Tuesday, July 7, 2015

ELIZABETH WEIN'S "BLACK DOVE, WHITE RAVEN:" A SAD LITTLE BOOK REVIEW

    


     I love Elizabeth Wein.  That's why I drove two hours each way to see her at a book signing last year.  I adored ROSE UNDER FIRE and CODE NAME VERITY.  The second I learned that she had a new historical YA novel (Hyperion, March 2015) coming out, I preordered it.  I've read it now, and I wanted so badly to love it and to write a shamelessly glowing review of it, but I can't.  Wein tells a good story - I don't think she could do otherwise if she tried - but I felt distanced from the characters as if I was seeing them through a screen.  And I think that's because Wein herself is more in love with Ethiopia, where the heart of the book is set, than with either of her two main characters.
     The original Black Dove and White Raven of the tale were, respectively, Delia (African-American) and Rhoda from Blue Rock Farm in Pennsylvania (Caucasian), a pair of Jazz Age, fearless, wing-walking, barnstorming young pilots who traveled around the United States in their little biplane, performing in air shows. 

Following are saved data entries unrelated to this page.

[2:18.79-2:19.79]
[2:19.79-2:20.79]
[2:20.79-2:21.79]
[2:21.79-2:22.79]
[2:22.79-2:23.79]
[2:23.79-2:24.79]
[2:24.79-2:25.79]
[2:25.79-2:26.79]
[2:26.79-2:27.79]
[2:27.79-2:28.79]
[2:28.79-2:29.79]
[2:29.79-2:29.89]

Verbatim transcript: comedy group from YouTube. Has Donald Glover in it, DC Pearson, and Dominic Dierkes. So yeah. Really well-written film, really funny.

     Oh, and each of these Wonder Women had a baby: Rhoda's daughter Emilia (Em) was eight months older than Delia's son Teodros (Teo), and the two solo women were essentially co-parents of both children.  Life was wonderful and exciting, but the women chafed against the racism they encountered everywhere they went.  Delia proposed a solution: that the four of them move to Ethiopia, the homeland of Teo's conveniently deceased father, a place to which she's never been but which she imagined to be race-blind.  Rhoda soon comes to embrace this dream too, and they begin diligently saving money to prepare for the move.  But then Delia dies in a terrible airplane encounter with a flock of birds, and Rhoda, now somehow the uncontested guardian of Teo as well as Em (the facts get a little hazy here), retreats to her parents' home where the children are cared for by her family members while she suffers a prolonged and extreme period of depression.
     Meanwhile, while Em and Teo's physical needs are being met, they have no one but each other to turn to for emotional support.  Together they develop a fantasy world in which the two of them are now Black Dove and White Raven, encountering comic-book-style adventures and perils from which they always emerge victorious.  Eventually, Rhoda recovers from her grief to the point where she decides to pursue Delia's dream on her own: she pulls up stakes with the two children and moves to Ethiopia.  But unfortunately, there are a lot of things about her newly-adopted country that Rhoda has yet to learn. 
     It's probably safe to assume that 1930's Ethiopia, a.k.a. Abyssinia,  is not a subject about which most modern readers would have an expertise.  But Wein wants us to know everything about the country as it was at that moment in time - its history, climate, geography, culture, political situation - because she so passionately wants her readers to love the place as much as she does.  And the way she solves this problem is via information dumps.  Over and over, people toss into their conversations the kinds of facts that people never toss into conversations, like that Ethiopia was the only African nation never to have been colonized, or that it had just joined the League of Nations, or that a lot of the guns on the street when Teo and Em first arrived in Ethiopia had been picked up at the Battle of Adwa in 1896.  Wein creates elaborate backstories to explain how her characters have come to be who they are, but to me, the stories were too elaborate, and by and large unnecessary.  After I finished reading the book I went back to the beginning and realized that I had no recollection of most of what I had read there.  I didn't care how Rhoda and Delia first met, or how Rhoda met Em's Italian father, Papa Menotti, or how Delia met Teo's father, or how and when Rhoda and Delia had first learned to fly.  I just wanted to find out what happened to Em and Teo, and none of the backstory mattered to me so I forgot it as soon as I read it.  And I'm an adult, and I'm generally fascinated by history, which to me suggests that a teenage reader with a shorter attention span would forget it all even faster.
     It's easy to see from photographs how mesmerizingly beautiful a place Ethiopia is.





     You can't possibly fault Wein for having fallen in love with it after she'd been there.  Em and Teo have a lot of adventures in Ethiopia, some wonderful, some horrifying.  Often their former imaginary identities as White Raven and Black Dove help them to navigate through the worst real-life catastrophes that befall them.  They make a great team, and their devotion to each other is lovely to read about.  But the real, in-your-face star of this show is Ethiopia itself, not Em and Teo, and I kept finding myself wishing that it were the other way around.